3.4 Patient Participation in Health Policy
Another priority identified by the jury is the inclusion of patients in decision-making processes related to public policies. There is currently an international trend toward incorporating patients’ perspectives and priorities in decisions that will affect how diseases are addressed.
"Train rheumatic disease patient organizations in public policy decision-making and mechanisms for citizen participation."
Among the areas of participation, input on the incorporation of health technologies is also of great interest. While the jury recognizes the financial challenges faced by the health systems of various countries, they deem it necessary to ensure access to innovation and better quality of life conditions.
To ensure good governance of the health system, patient organization leaders have identified the alliance among various stakeholders as key. Decision-making bodies should include health authorities, government representatives, academia, and scientific societies to coordinate and optimize available resources.
"Promote partnerships and strategies between public health systems and patient organizations focused on both education and outreach, as well as strengthening the empowerment of people with rheumatic diseases."
The Pan-American Manifesto on Rheumatic Diseases was developed, endorsed, and supported by more than thirty patient organizations representing various RMDs from different countries in the region.
The objective of this study was to identify the needs and barriers faced by patients living with RMDs in the Pan-American region, from the perspective of the leaders who represent them. The main conclusions were formulated as recommendations: prevention, early detection and diagnosis; referral to specialists and an increased number of available professionals; access to comprehensive care; recognition of the role of patient organizations and their involvement in the design of public policies. The study indicates that patients consider it essential to have the active participation of leaders representing patient needs to formulate improvement recommendations regarding the detection, diagnosis, and follow-up of individuals living with RMDs, to ensure optimal quality of life and reduce the potential associated disability.
In Europe, there are institutional mechanisms that guarantee citizen participation in health-related decision-making, while in the Pan-American region, these opportunities are sporadic and poorly structured. It is essential to acknowledge that the patient perspective is irreplaceable in various areas of health (24–28). In this regard, and in alignment with European organizations and their approaches, this is the first Pan-American Manifesto, which constitutes a call to action for eleven countries in the region (29).

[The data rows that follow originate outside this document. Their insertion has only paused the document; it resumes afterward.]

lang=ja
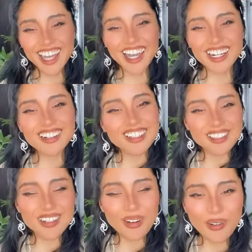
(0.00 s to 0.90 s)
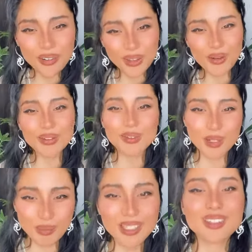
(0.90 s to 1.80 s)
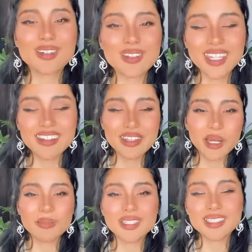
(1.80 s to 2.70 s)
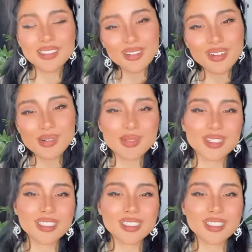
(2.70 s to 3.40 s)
からこそ行動をとりましょうっていうのが3つの主なス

The initiative led by PANLAR and ASOPAN is concrete evidence that scientific societies and patient organizations can identify areas for collaboration and joint work to promote advocacy efforts and public policy design. These actions represent good governance and sustainability practices in healthcare in developed countries (30–31).
Although this is a qualitative study based on the citizen jury technique and, therefore, the results cannot be extrapolated to all patients living in the region, it represents a starting point for further exploration in the prioritization of needs and the patient perspective as a source of innovation in health policy (11, 32–33).
Patient organizations for RMDs in the Pan-American region are well aware of the urgent needs of the people they represent, and as experts, their contributions are essential when designing strategies to improve access and follow-up care for individuals living with RMDs in pursuit of a better quality of life.
The Pan-American Manifesto is a call to action to include the patient perspective in the design of public health policies.
Dr. Carlo V. Caballero-Uribe, MD, MSc, PhD, declares that he is the Editor-in-Chief of the journal Global Rheumatology. The remaining authors declare no conflicts of interest.
This manifesto was made possible through funding from the Pan-American League of Associations for Rheumatology (PANLAR).